Le rapport minimise la menace de l'Islam radical via la fiction selon laquelle une «fière religion» a été «travestie pour servir une cause malfaisante». Non: l'islamisme est une version de l'Islam profondément ancrée et très populaire, comme le montrent les résultats électoraux, de l'Afghanistan à l'Algérie. Nous ne disposons pas de sondages fiables réalisés dans les pays à majorité musulmane, mais des enquêtes répétées menées en Grande-Bretagne donnent une idée de l'ampleur effrayante de la tendance extrémiste de sa population de Musulmans: 5% d'entre eux approuvent les attentats terroristes du 7 juillet à Londres et déclarent que d'autres attaques de ce genre sont justifiées; 20% sympathisent avec les sentiments et les motifs des auteurs des attentats du 7 juillet et pensent que des attentats-suicide dirigés contre les soldats en Grande-Bretagne peuvent être justifiés. Ces résultats sont probablement représentatifs de ceux des populations musulmanes dans le monde, comme le confirment de récents sondages effectués auprès d'Indonésiens et d'Arabes palestiniens.
La NSS omet totalement de mentionner la Turquie et le Bengladesh et elle ne se réfère à l'Arabie Saoudite qu'en passant, pour suggérer que les dirigeants islamistes de ces États ne posent aucun problème particulier. La grave erreur que l'administration a commise en aidant le Hamas, une organisation terroriste, à parvenir au pouvoir en janvier 2006 est passée sous silence grâce à quelques mots rassurants («La chance de construire la paix et de créer un État […] est à sa portée si le Hamas abandonne ses racines terroristes et modifient ses relations avec Israël»).
La NSS reflète bien avec précision le yin et le yang de la politique moyen-orientale de l'administration Bush: une concentration opiniâtre certes nécessaire sur la culture politique malsaine de la région et la menace qu'elle constitue pour les Américains, mêlée d'une attitude insouciance qui veut croire que les choses se passent très bien, merci, tout va pour le mieux et les problèmes – l'Irak, le terrorisme et le conflit israélo-arabe notamment – seront résolus sous peu.
Il est significatif de constater que seule l'aspiration iranienne à disposer d'armes nucléaires n'inspire pas une confiance aussi béate.
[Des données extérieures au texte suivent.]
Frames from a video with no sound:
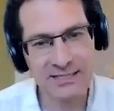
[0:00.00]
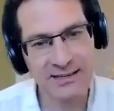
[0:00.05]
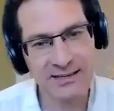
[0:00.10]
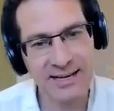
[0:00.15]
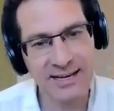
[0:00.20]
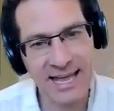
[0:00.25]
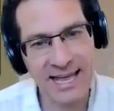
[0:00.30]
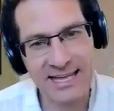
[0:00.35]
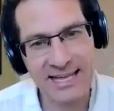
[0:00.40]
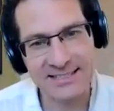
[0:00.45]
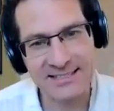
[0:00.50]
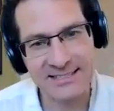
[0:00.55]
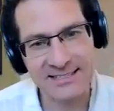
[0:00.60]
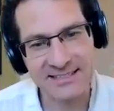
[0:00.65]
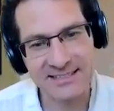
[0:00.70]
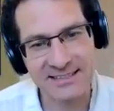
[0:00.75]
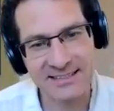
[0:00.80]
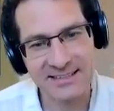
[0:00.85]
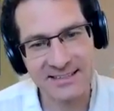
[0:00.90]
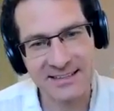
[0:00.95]
in our
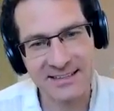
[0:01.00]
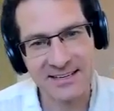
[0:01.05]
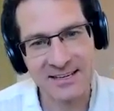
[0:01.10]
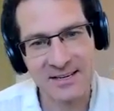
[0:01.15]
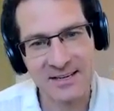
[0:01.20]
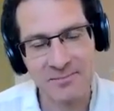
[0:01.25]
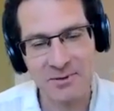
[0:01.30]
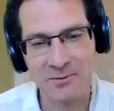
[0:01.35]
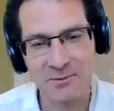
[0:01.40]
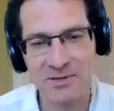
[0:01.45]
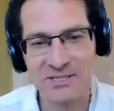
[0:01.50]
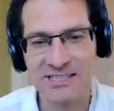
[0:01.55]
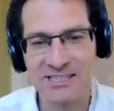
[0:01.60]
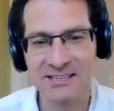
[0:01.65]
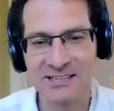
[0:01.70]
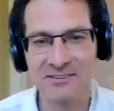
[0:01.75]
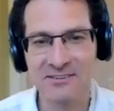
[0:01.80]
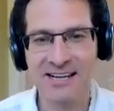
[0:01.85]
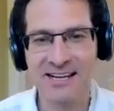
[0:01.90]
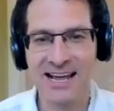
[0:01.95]
heads. Yeah. But when you
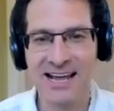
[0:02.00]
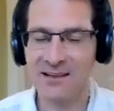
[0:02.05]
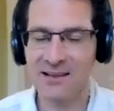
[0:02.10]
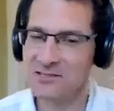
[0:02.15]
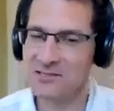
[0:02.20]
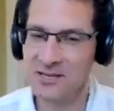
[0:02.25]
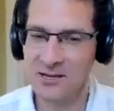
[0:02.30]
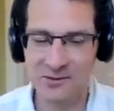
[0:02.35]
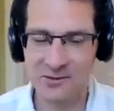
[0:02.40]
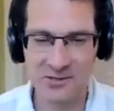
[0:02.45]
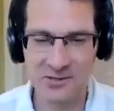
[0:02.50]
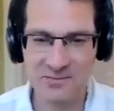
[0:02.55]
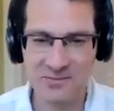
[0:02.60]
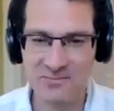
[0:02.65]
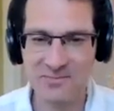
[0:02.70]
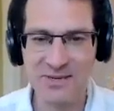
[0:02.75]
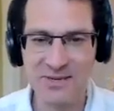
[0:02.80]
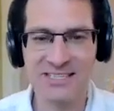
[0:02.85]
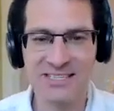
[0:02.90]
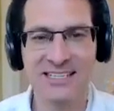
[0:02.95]
live in a household that's
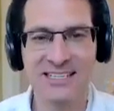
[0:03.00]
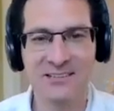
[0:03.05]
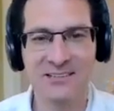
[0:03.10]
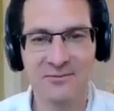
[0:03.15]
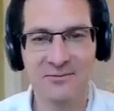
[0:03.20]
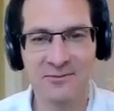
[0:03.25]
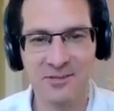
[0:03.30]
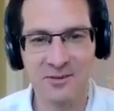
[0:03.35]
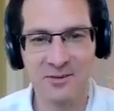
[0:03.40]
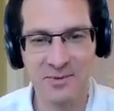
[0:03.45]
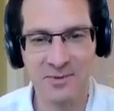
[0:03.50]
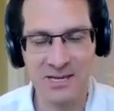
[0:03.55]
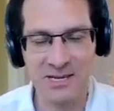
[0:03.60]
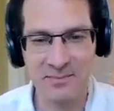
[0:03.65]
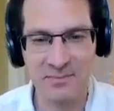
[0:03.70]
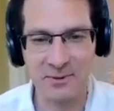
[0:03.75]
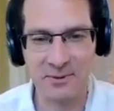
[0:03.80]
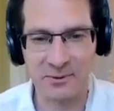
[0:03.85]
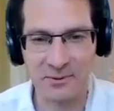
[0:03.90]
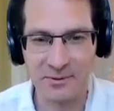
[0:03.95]
busy and full of
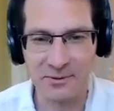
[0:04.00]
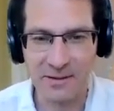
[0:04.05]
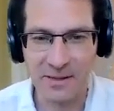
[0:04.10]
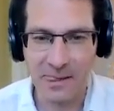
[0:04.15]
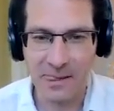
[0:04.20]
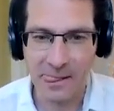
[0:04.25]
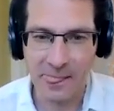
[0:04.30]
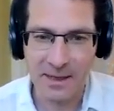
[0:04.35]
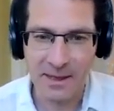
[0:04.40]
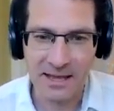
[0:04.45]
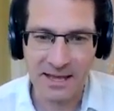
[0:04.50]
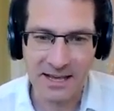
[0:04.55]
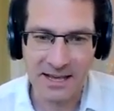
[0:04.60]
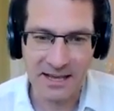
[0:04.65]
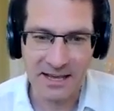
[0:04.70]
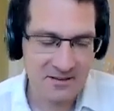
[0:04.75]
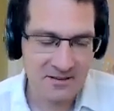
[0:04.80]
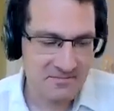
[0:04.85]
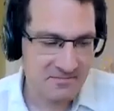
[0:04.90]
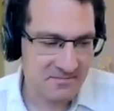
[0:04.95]
people,
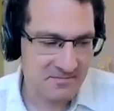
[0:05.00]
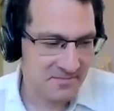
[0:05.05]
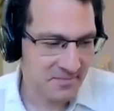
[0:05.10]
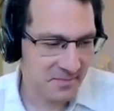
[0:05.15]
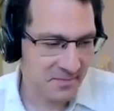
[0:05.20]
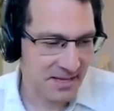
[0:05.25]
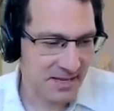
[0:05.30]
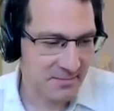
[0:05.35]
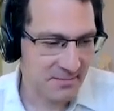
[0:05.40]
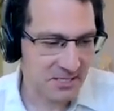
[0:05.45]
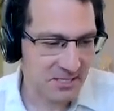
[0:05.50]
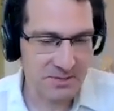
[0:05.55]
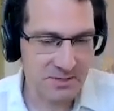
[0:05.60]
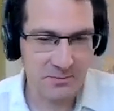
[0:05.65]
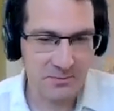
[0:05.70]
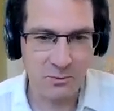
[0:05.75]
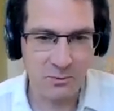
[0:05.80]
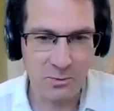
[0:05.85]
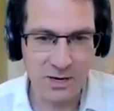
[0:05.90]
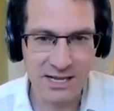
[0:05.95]
it must
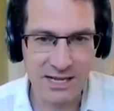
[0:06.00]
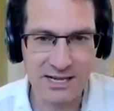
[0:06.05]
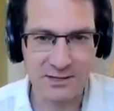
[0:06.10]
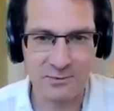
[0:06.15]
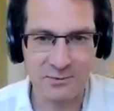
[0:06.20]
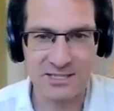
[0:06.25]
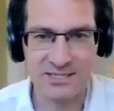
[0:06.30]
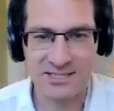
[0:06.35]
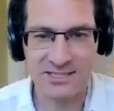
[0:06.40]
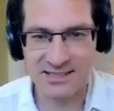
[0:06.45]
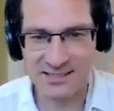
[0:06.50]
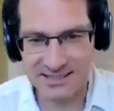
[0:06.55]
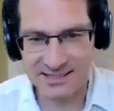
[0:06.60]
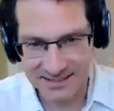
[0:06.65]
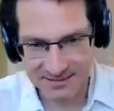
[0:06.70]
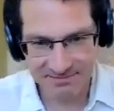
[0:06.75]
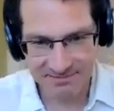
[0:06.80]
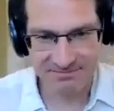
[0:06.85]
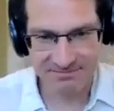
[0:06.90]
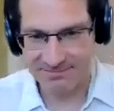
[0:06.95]
be weird when
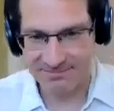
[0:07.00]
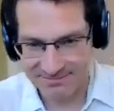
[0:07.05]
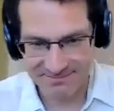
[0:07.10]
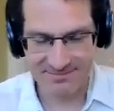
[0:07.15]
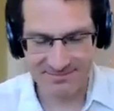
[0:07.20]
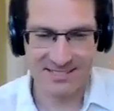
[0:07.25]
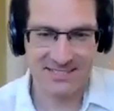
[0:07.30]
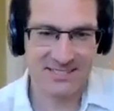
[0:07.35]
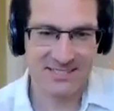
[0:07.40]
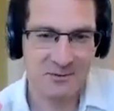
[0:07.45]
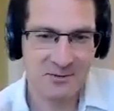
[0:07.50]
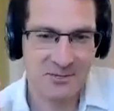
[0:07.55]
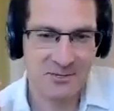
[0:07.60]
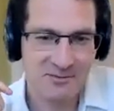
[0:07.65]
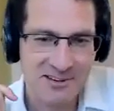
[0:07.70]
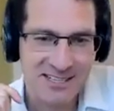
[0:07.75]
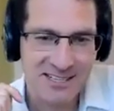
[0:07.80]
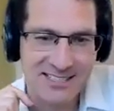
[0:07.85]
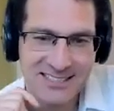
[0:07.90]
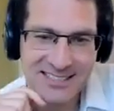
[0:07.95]
suddenly there's no one
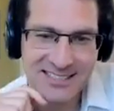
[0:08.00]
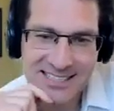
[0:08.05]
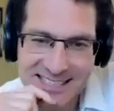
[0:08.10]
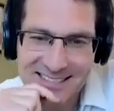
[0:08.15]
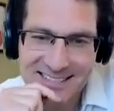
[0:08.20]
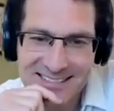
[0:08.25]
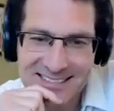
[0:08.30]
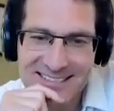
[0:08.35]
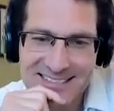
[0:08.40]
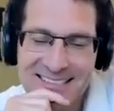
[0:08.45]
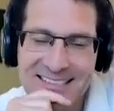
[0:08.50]
around in the house.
Ici, l'administration est sincèrement inquiète («pour éviter une confrontation», indique la NSS, des efforts diplomatiques doivent parvenir à convaincre Téhéran de restreindre son programme nucléaire à des applications pacifiques). Votre serviteur souhaite que de tels doutes accompagnent également d'autres aspects de la politique américaine dans la région.